Dataset excerpts section start

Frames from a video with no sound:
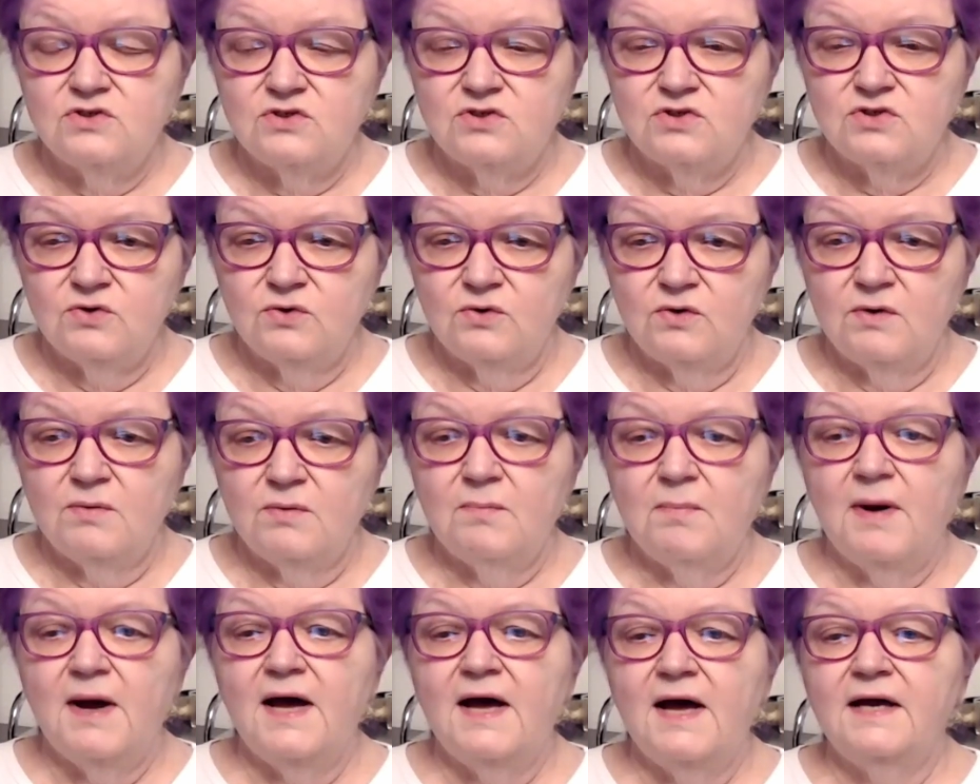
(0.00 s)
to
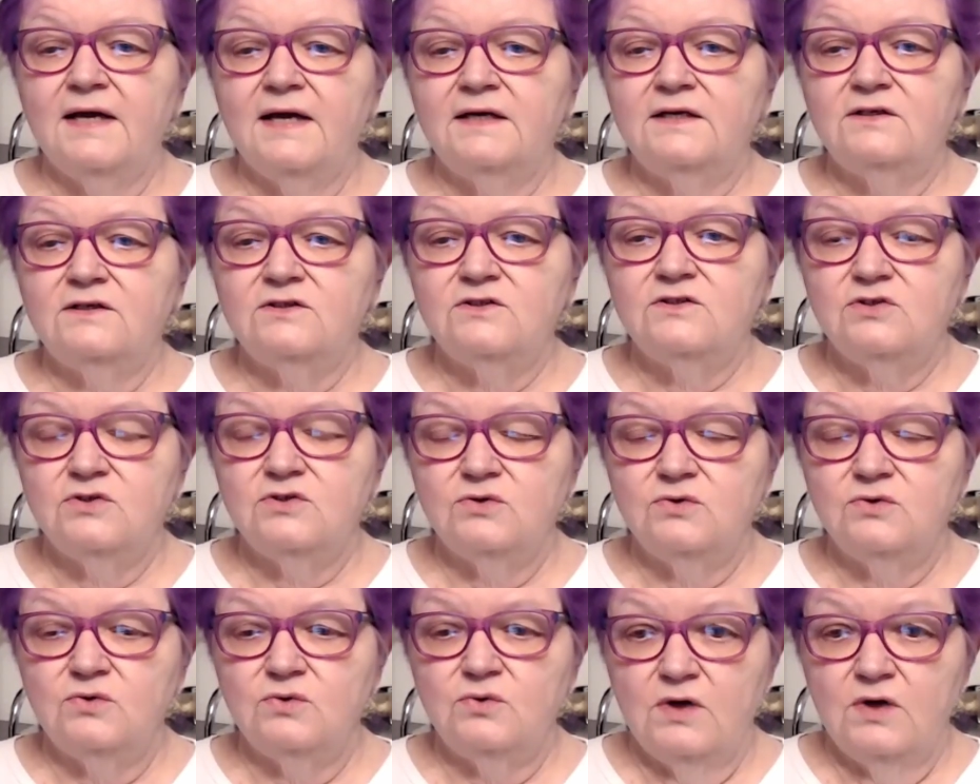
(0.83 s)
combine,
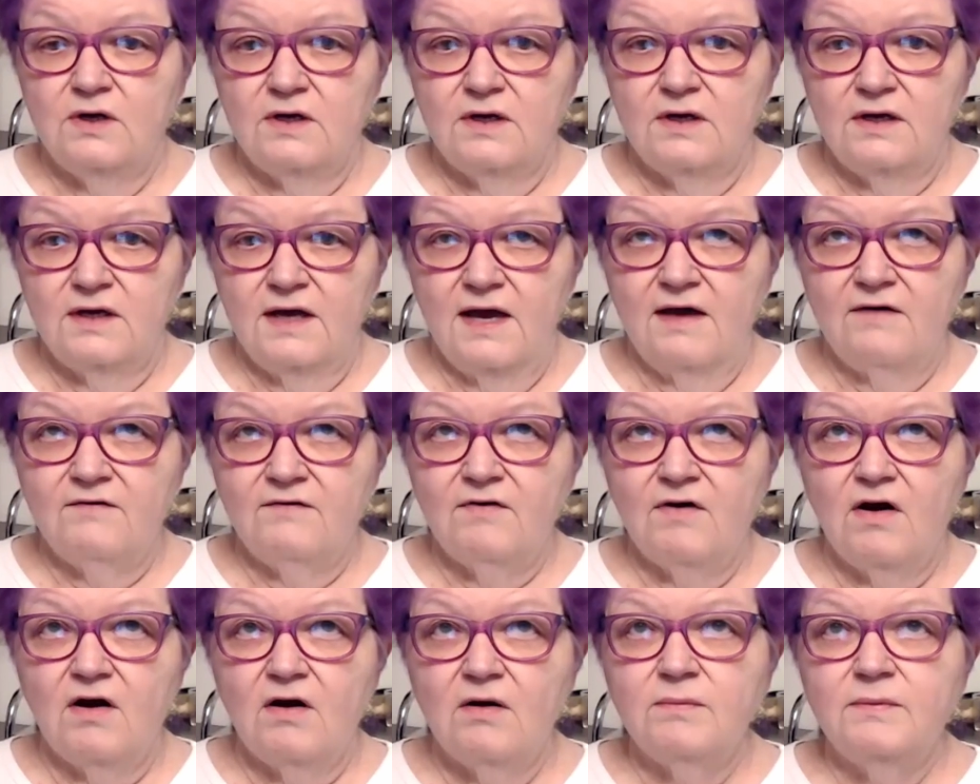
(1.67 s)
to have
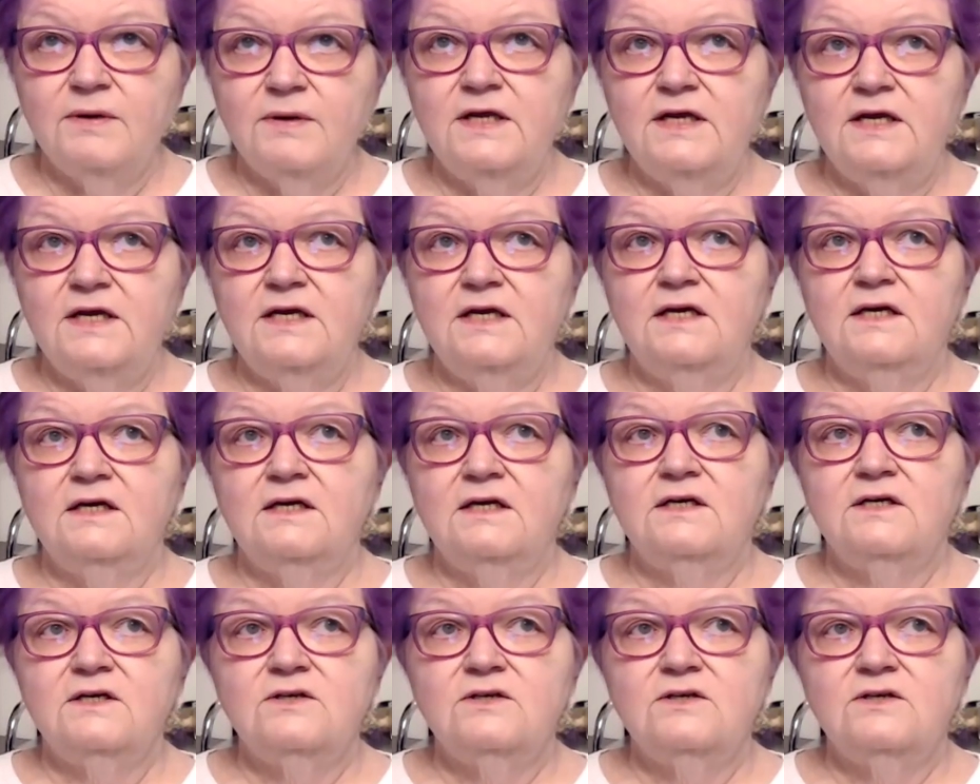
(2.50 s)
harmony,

Dataset excerpts section end

**Task goal:** All of the data above should be transcribed verbatim, with pictures omitted.

**Output below:**
Frames from a video with no sound:
(0.00 s)
to
(0.83 s)
combine,
(1.67 s)
to have
(2.50 s)
harmony,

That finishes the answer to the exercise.